# [What to do]
Print each entry exactly, all the way through.

Start of Extracted records

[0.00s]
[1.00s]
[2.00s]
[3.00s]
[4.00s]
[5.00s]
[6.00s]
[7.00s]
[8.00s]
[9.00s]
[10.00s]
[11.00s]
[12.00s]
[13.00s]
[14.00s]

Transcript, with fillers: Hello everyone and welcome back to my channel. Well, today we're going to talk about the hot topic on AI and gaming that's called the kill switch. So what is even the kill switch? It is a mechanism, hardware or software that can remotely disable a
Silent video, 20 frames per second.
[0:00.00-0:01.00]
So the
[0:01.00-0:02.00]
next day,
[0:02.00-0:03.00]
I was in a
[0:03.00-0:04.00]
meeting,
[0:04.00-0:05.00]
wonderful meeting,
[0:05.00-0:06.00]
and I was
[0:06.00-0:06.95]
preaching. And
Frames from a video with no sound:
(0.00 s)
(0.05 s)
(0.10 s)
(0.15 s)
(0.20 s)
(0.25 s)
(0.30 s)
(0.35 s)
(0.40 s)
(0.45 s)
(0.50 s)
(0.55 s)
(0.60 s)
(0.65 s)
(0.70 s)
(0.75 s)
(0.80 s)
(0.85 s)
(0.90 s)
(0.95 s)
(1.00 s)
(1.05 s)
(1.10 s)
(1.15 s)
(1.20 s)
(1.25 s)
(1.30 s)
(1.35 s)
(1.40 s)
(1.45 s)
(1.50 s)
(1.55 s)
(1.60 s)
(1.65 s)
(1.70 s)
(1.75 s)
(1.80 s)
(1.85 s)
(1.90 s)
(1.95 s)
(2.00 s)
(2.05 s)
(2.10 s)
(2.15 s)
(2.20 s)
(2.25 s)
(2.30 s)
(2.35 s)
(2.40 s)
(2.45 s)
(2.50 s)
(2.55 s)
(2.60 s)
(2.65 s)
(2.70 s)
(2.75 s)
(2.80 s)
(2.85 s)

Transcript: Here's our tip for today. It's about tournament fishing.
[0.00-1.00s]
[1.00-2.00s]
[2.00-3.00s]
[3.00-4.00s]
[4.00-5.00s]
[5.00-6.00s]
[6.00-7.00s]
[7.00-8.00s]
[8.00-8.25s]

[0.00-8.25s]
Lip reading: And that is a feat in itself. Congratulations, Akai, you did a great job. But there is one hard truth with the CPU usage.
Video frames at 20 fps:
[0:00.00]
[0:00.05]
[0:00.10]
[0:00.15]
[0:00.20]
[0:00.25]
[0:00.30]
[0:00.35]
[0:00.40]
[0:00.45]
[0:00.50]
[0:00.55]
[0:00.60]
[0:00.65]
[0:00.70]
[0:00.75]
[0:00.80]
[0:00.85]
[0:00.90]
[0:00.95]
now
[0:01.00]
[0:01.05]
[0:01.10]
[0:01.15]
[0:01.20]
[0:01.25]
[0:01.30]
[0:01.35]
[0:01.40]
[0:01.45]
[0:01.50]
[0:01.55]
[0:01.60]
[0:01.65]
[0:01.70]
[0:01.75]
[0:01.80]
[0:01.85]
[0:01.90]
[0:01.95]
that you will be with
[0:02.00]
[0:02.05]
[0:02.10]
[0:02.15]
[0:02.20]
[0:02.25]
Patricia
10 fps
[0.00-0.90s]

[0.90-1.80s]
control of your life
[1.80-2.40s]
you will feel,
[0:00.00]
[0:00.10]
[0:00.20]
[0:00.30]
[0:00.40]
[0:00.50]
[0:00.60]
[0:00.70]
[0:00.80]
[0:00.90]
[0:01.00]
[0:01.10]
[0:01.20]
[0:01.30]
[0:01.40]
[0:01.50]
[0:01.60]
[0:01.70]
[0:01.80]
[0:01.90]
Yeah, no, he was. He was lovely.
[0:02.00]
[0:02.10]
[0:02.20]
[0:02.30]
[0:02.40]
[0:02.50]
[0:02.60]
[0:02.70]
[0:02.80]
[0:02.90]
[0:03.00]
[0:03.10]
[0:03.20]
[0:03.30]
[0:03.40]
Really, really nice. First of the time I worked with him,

End of Extracted records

# [Your response]
[0.00s]
[1.00s]
[2.00s]
[3.00s]
[4.00s]
[5.00s]
[6.00s]
[7.00s]
[8.00s]
[9.00s]
[10.00s]
[11.00s]
[12.00s]
[13.00s]
[14.00s]

Transcript, with fillers: Hello everyone and welcome back to my channel. Well, today we're going to talk about the hot topic on AI and gaming that's called the kill switch. So what is even the kill switch? It is a mechanism, hardware or software that can remotely disable a
Silent video, 20 frames per second.
[0:00.00-0:01.00]
So the
[0:01.00-0:02.00]
next day,
[0:02.00-0:03.00]
I was in a
[0:03.00-0:04.00]
meeting,
[0:04.00-0:05.00]
wonderful meeting,
[0:05.00-0:06.00]
and I was
[0:06.00-0:06.95]
preaching. And
Frames from a video with no sound:
(0.00 s)
(0.05 s)
(0.10 s)
(0.15 s)
(0.20 s)
(0.25 s)
(0.30 s)
(0.35 s)
(0.40 s)
(0.45 s)
(0.50 s)
(0.55 s)
(0.60 s)
(0.65 s)
(0.70 s)
(0.75 s)
(0.80 s)
(0.85 s)
(0.90 s)
(0.95 s)
(1.00 s)
(1.05 s)
(1.10 s)
(1.15 s)
(1.20 s)
(1.25 s)
(1.30 s)
(1.35 s)
(1.40 s)
(1.45 s)
(1.50 s)
(1.55 s)
(1.60 s)
(1.65 s)
(1.70 s)
(1.75 s)
(1.80 s)
(1.85 s)
(1.90 s)
(1.95 s)
(2.00 s)
(2.05 s)
(2.10 s)
(2.15 s)
(2.20 s)
(2.25 s)
(2.30 s)
(2.35 s)
(2.40 s)
(2.45 s)
(2.50 s)
(2.55 s)
(2.60 s)
(2.65 s)
(2.70 s)
(2.75 s)
(2.80 s)
(2.85 s)

Transcript: Here's our tip for today. It's about tournament fishing.
[0.00-1.00s]
[1.00-2.00s]
[2.00-3.00s]
[3.00-4.00s]
[4.00-5.00s]
[5.00-6.00s]
[6.00-7.00s]
[7.00-8.00s]
[8.00-8.25s]

[0.00-8.25s]
Lip reading: And that is a feat in itself. Congratulations, Akai, you did a great job. But there is one hard truth with the CPU usage.
Video frames at 20 fps:
[0:00.00]
[0:00.05]
[0:00.10]
[0:00.15]
[0:00.20]
[0:00.25]
[0:00.30]
[0:00.35]
[0:00.40]
[0:00.45]
[0:00.50]
[0:00.55]
[0:00.60]
[0:00.65]
[0:00.70]
[0:00.75]
[0:00.80]
[0:00.85]
[0:00.90]
[0:00.95]
now
[0:01.00]
[0:01.05]
[0:01.10]
[0:01.15]
[0:01.20]
[0:01.25]
[0:01.30]
[0:01.35]
[0:01.40]
[0:01.45]
[0:01.50]
[0:01.55]
[0:01.60]
[0:01.65]
[0:01.70]
[0:01.75]
[0:01.80]
[0:01.85]
[0:01.90]
[0:01.95]
that you will be with
[0:02.00]
[0:02.05]
[0:02.10]
[0:02.15]
[0:02.20]
[0:02.25]
Patricia
10 fps
[0.00-0.90s]

[0.90-1.80s]
control of your life
[1.80-2.40s]
you will feel,
[0:00.00]
[0:00.10]
[0:00.20]
[0:00.30]
[0:00.40]
[0:00.50]
[0:00.60]
[0:00.70]
[0:00.80]
[0:00.90]
[0:01.00]
[0:01.10]
[0:01.20]
[0:01.30]
[0:01.40]
[0:01.50]
[0:01.60]
[0:01.70]
[0:01.80]
[0:01.90]
Yeah, no, he was. He was lovely.
[0:02.00]
[0:02.10]
[0:02.20]
[0:02.30]
[0:02.40]
[0:02.50]
[0:02.60]
[0:02.70]
[0:02.80]
[0:02.90]
[0:03.00]
[0:03.10]
[0:03.20]
[0:03.30]
[0:03.40]
Really, really nice. First of the time I worked with him,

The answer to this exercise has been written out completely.